Household Energy Usage

Data

The smart meters can provide data as granular as 15-minute intervals. As you can imagine the data grows quickly.

In addition to the energy data I also work with weather data obtained via a NOAA API.

Data Pipeline

My first attempt at building a data pipeline was built in R and was wonky. I don’t remember when I started this project.

Sometime in Q3 2024 I decided to refactor the data pipeline. I still used R but I completely overhauled the code.

The goal of refactoring was to modernize the code, create modules, reproducibility, unit tests, leverage the cloud, and ease of use.

One of the main changes was the introduction of the box package.

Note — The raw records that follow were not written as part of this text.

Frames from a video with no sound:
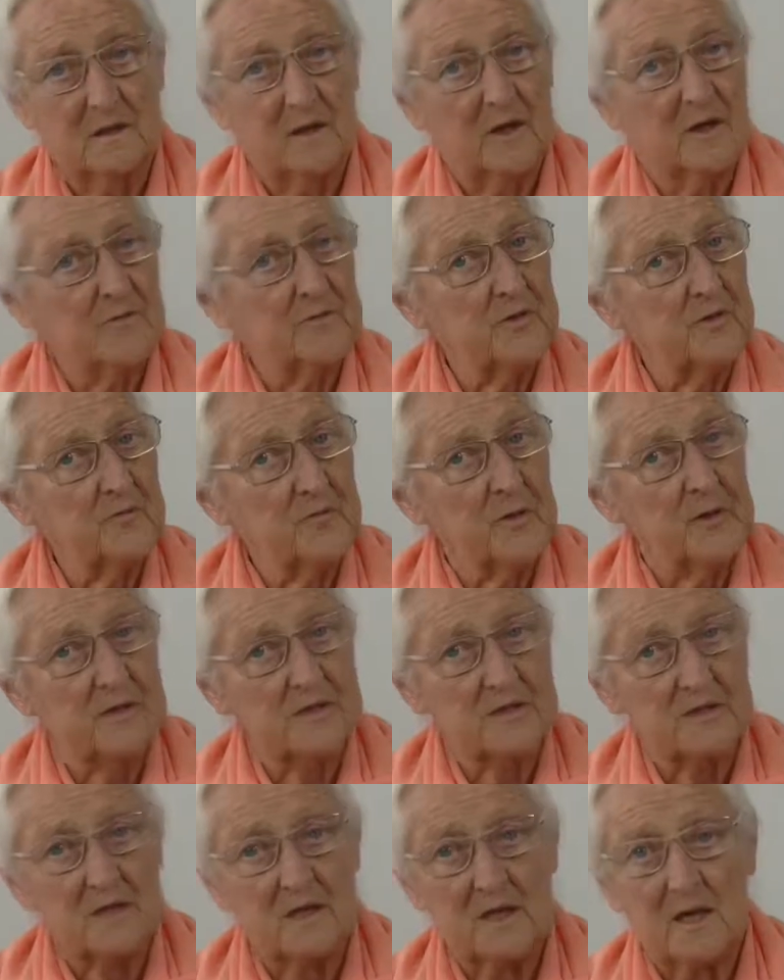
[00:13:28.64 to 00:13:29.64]
of
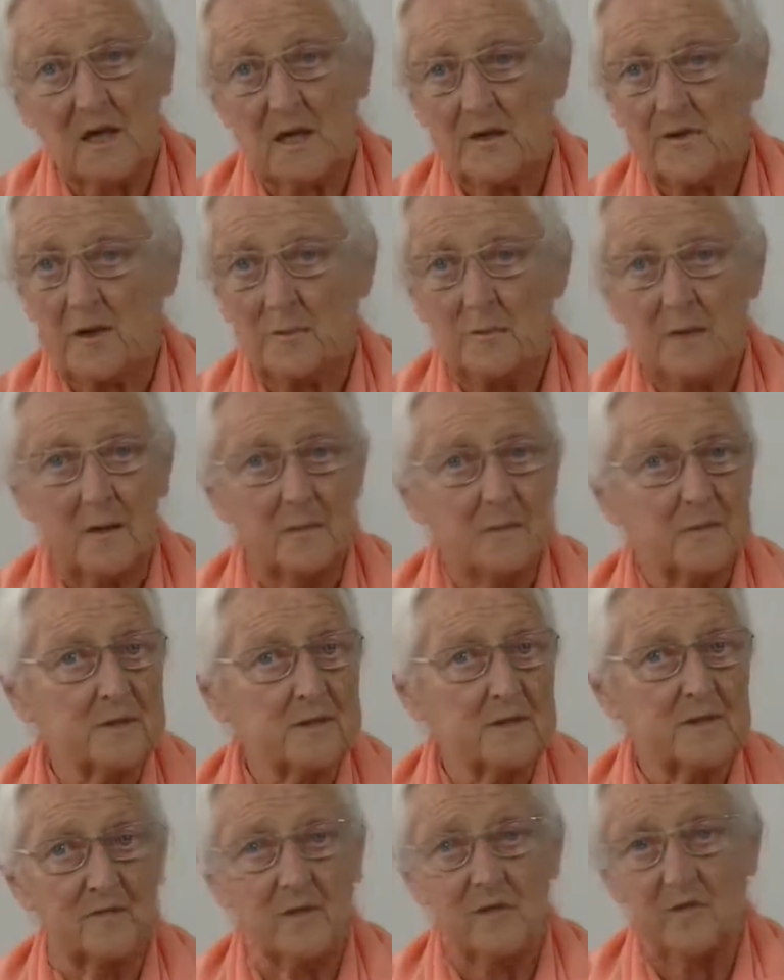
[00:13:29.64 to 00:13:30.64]
the other
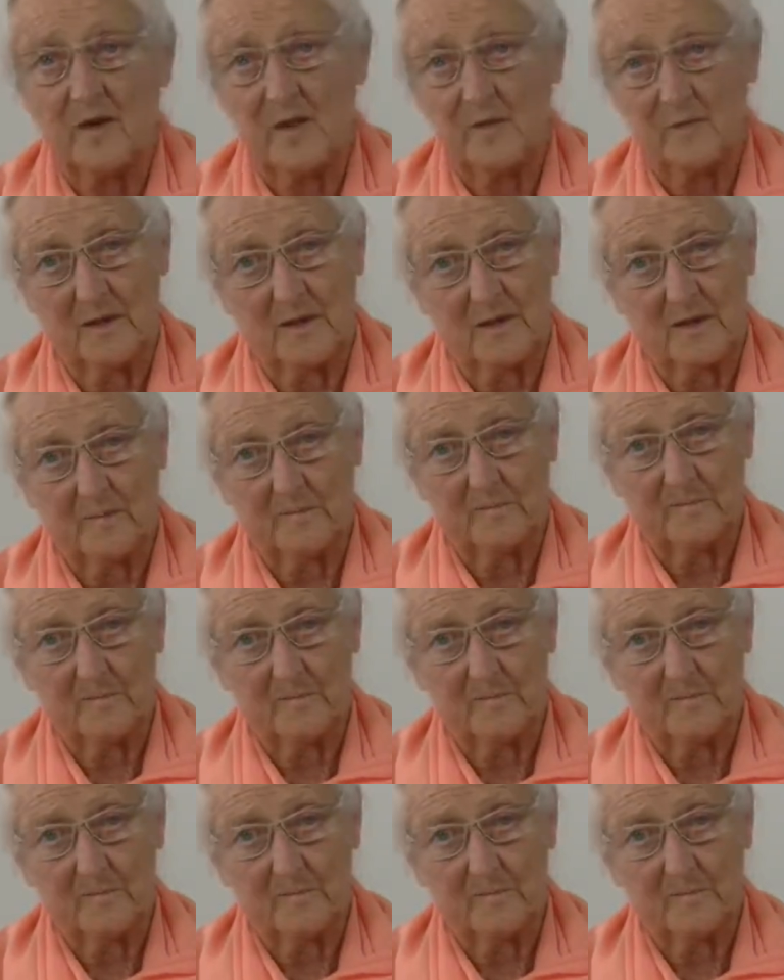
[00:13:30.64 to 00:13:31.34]
members of the family.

Using box changed how I code in R. Normally, R users are taught to use library(pkg). But this is the antithesis many modern languages because library() imports all the namespaces. Working box makes coding in R like coding in Python or Julia. Since I learned how to use box I haven’t gone back.

Another change to how I used to write R code is leveraging base R more. When I learned R in 2014 all I knew was base R. Then over time I leaned more heavily on third-party packages, such as the Tidyverse. But, I’ve grown as a developer. I care much more about reproducibility now. And having tons of dependencies is risky.

Using box I created functions within modules and organized the modules by scope. For example, all AWS functions are housed in ./src/AWS.

Another sign of my maturity as a [statistical] programmer is testing. In R this done via the testthat package. I now test all of my functions. I do this even for analyses. How else can my work be trusted?

The data itself also received a face-lift. I updated how the data is stored. I now use Arrow, e.g., energy.arrow. And where the data is stored also changed. The data is exported locally and in the cloud. The data in the cloud is stored in a private AWS S3 bucket. The local files are backups.

Finally, I used the R package docopt to create command line arguments. This makes executing the pipeline a breeze. For example, first I download the latest data from the website. I save the file in ./data/input. In the terminal I execute Rscript main.R --help if I forget which flags exist. To run the code: Rscript main.R -t -e -w. Where -t executes the tests. This ensures everything is up to snuff. The -e executes the energy pipeline. And the -w executes the weather pipeline.

I recently found out a package called targets that is designed for pipelines. I may explore this in the future.

Overall, I’m very happy with the refactoring.

Code

Currently the code is private. If and when this changes I’ll update this page with a link to the repo.